Nenhum estudo expedito ou mais aprofundado de viabilidade técnico-econômica faz-se necessário para se erigir um poema, o templo preferencial da poesia, isto porque ela é feita de um instável idioma, bem-amado pelos anjos, para o qual valem quaisquer estados ontológicos: metafísico, estático ou mais enfaticamente tangível.

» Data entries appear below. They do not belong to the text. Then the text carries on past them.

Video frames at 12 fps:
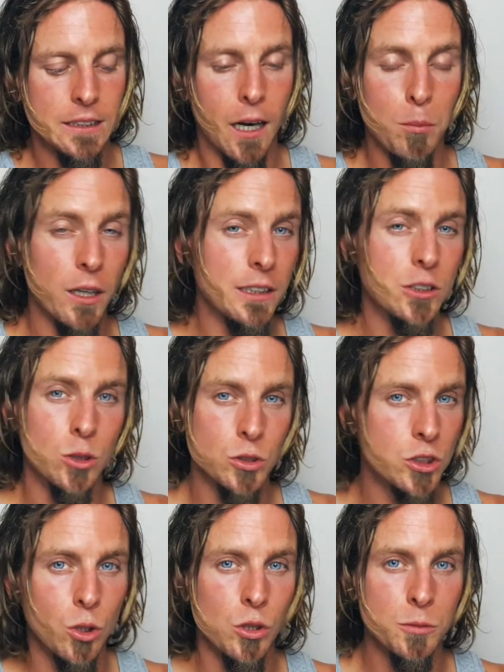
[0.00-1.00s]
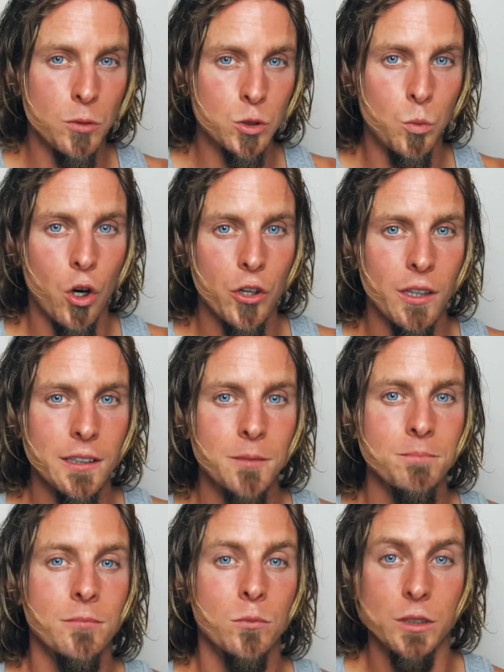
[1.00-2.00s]
Our bodies don't store as much water on
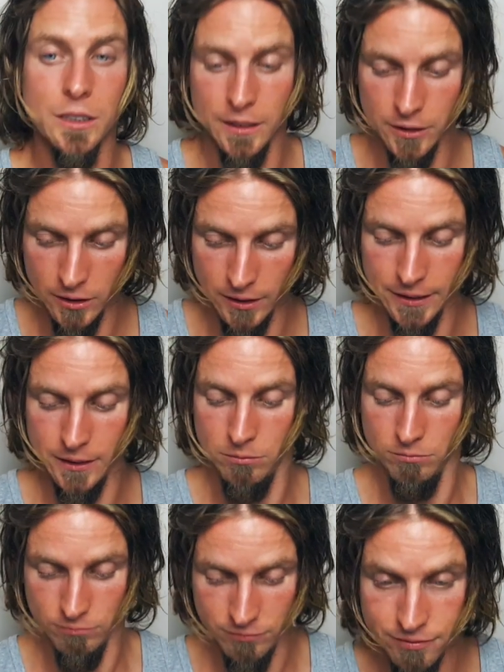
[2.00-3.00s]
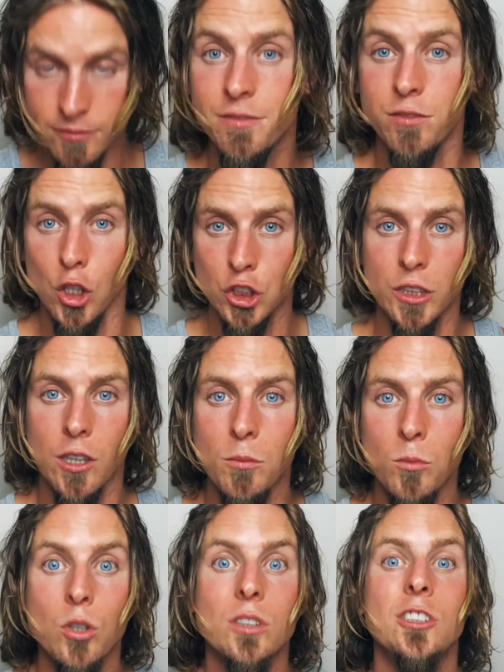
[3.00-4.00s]
them. We tend to like flush it
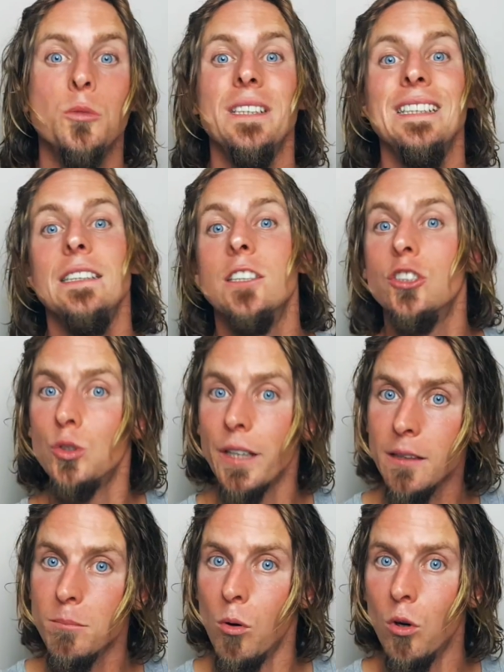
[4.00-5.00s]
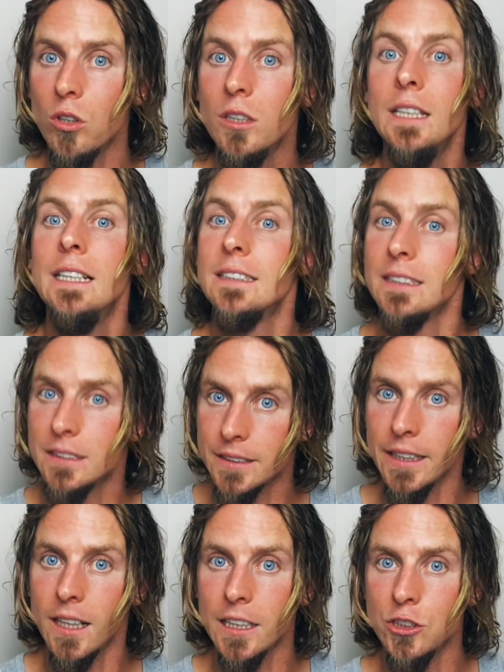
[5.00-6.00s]
out more, so we need to drink more to
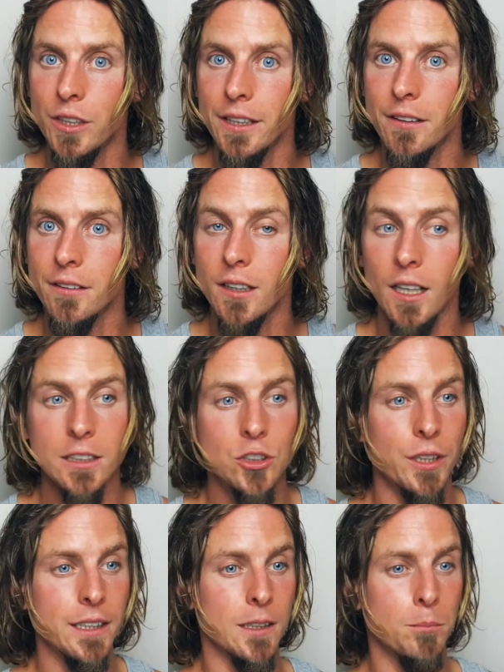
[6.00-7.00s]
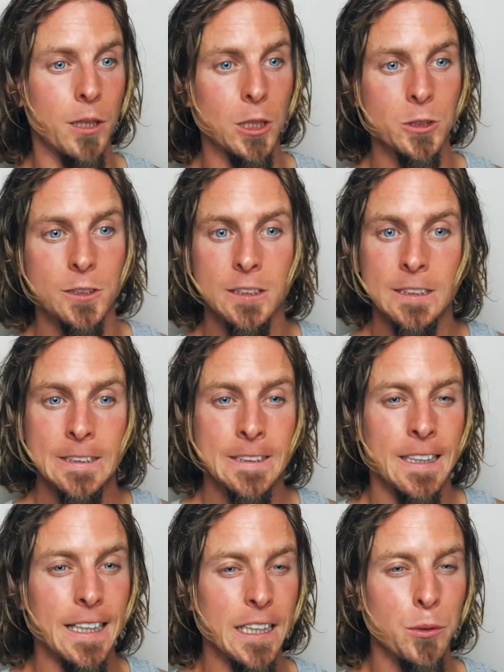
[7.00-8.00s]
stay hydrated. I drink about
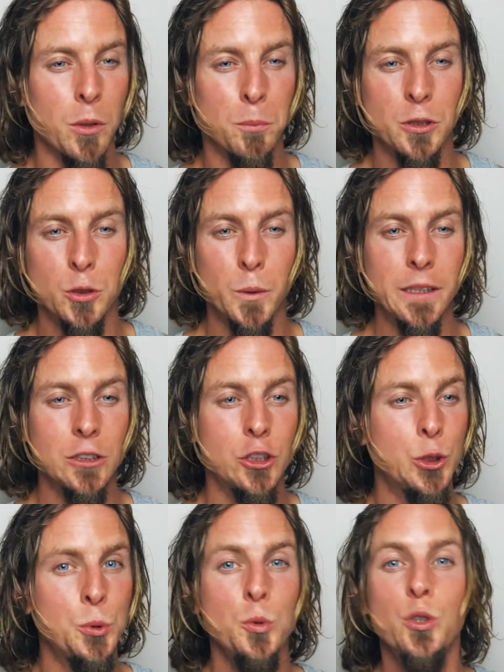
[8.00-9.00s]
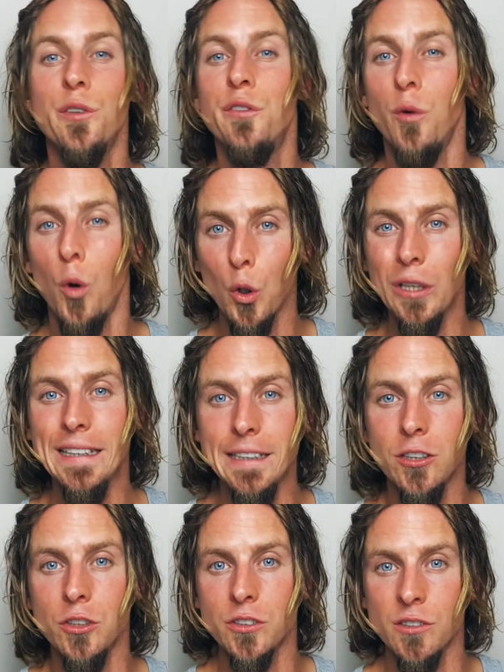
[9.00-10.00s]
anywhere between 2 to 4
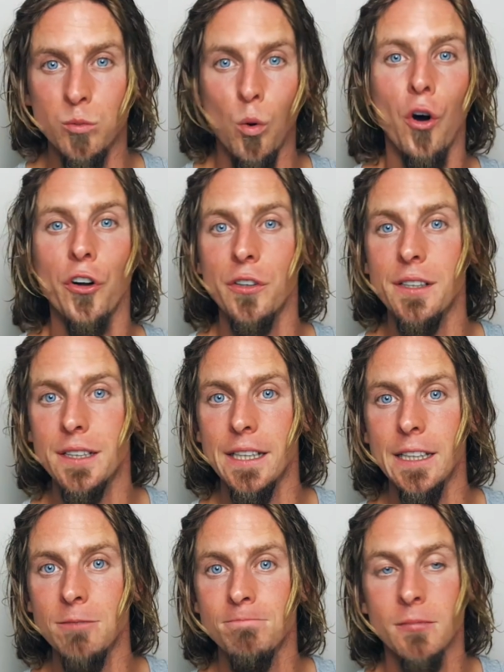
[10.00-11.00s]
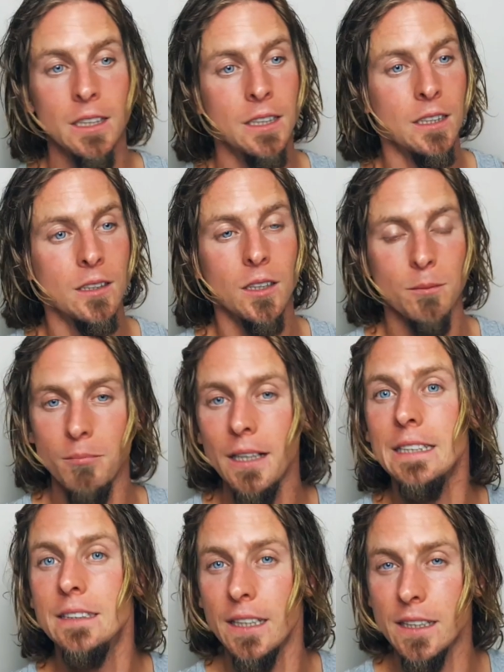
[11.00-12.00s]
liters of water a day.
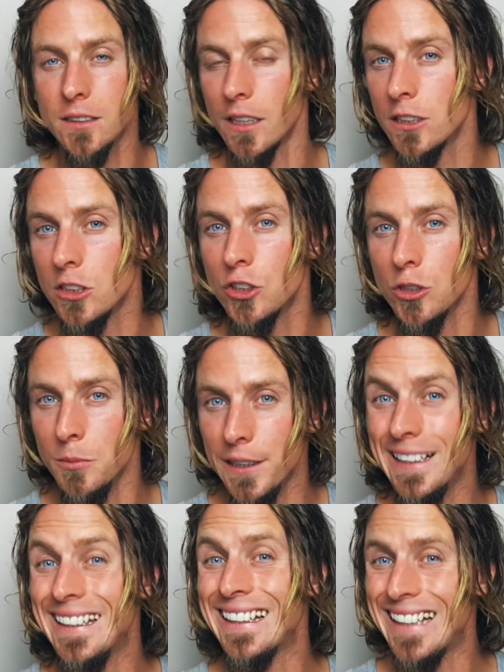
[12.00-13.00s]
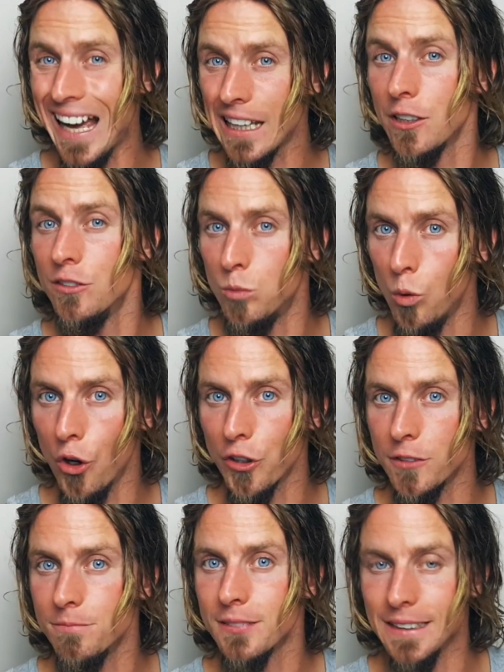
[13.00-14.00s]
Many days I consume nearly a gallon of
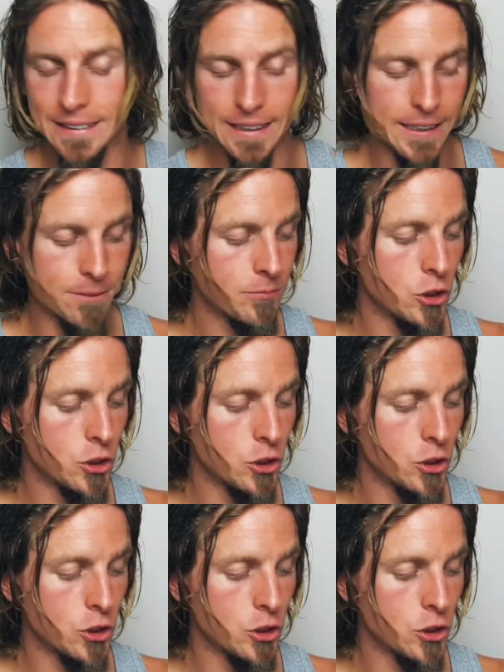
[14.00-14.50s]
water a day.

Esse é o comento que sai da mente do próprio poeta, alguém que se manifesta por experiência própria. Afinal, as musas são outras tantas entidades metafísicas que se escondem por trás da aptidão do vate, a qual, se de fato não existe, torna limitado o alcance dos outros mundos em puro estado de concepção.

J.A.R. – H.C.

Joanyr de Oliveira
(1933-2009)

Autoexegese

O poeta é assim: vai construindo.
Material leve e sem corpo
brota dos canteiros do pensamento.

Moeda não é preciso, nem estudo
de viabilidade. Tudo é viável.
Uma pedra amanhece flor ou pássaro,
o voo, um sopro de silêncios.
O féretro matinal pode ser
nada metafísico ou estático ou enfático –
mas compor tênue mancha
a brincar nos ombros da paisagem.

O poeta é assim: surpreende e cala-se,
vai abrindo subterrâneos
nas carnes do nada. Percorre-se
mesmo enraizado a grutas e argilas.
(Vem sempre uma criança de luz
na mão que navega o poema.)

O poeta é assim: ninguém lhe traduz
o rosto a equilibrar o infinito.
Bebendo as veias do mundo,
mastiga as metáforas verdes
e as que se abrem ao beijo da solidão.

Só os anjos amam seu instável idioma.

O poeta é assim...

Em: “O grito submerso” (1980)

Turno da Noite
(Paul Keysar: pintor norte-americano)

Referência:

OLIVEIRA, Joanyr de. Autoexegese. In: SEFFRIN, André (Seleção e Prefácio). Roteiro da poesia brasileira: anos 50. 1. ed. São Paulo, SP: Global, 2007. p. 180.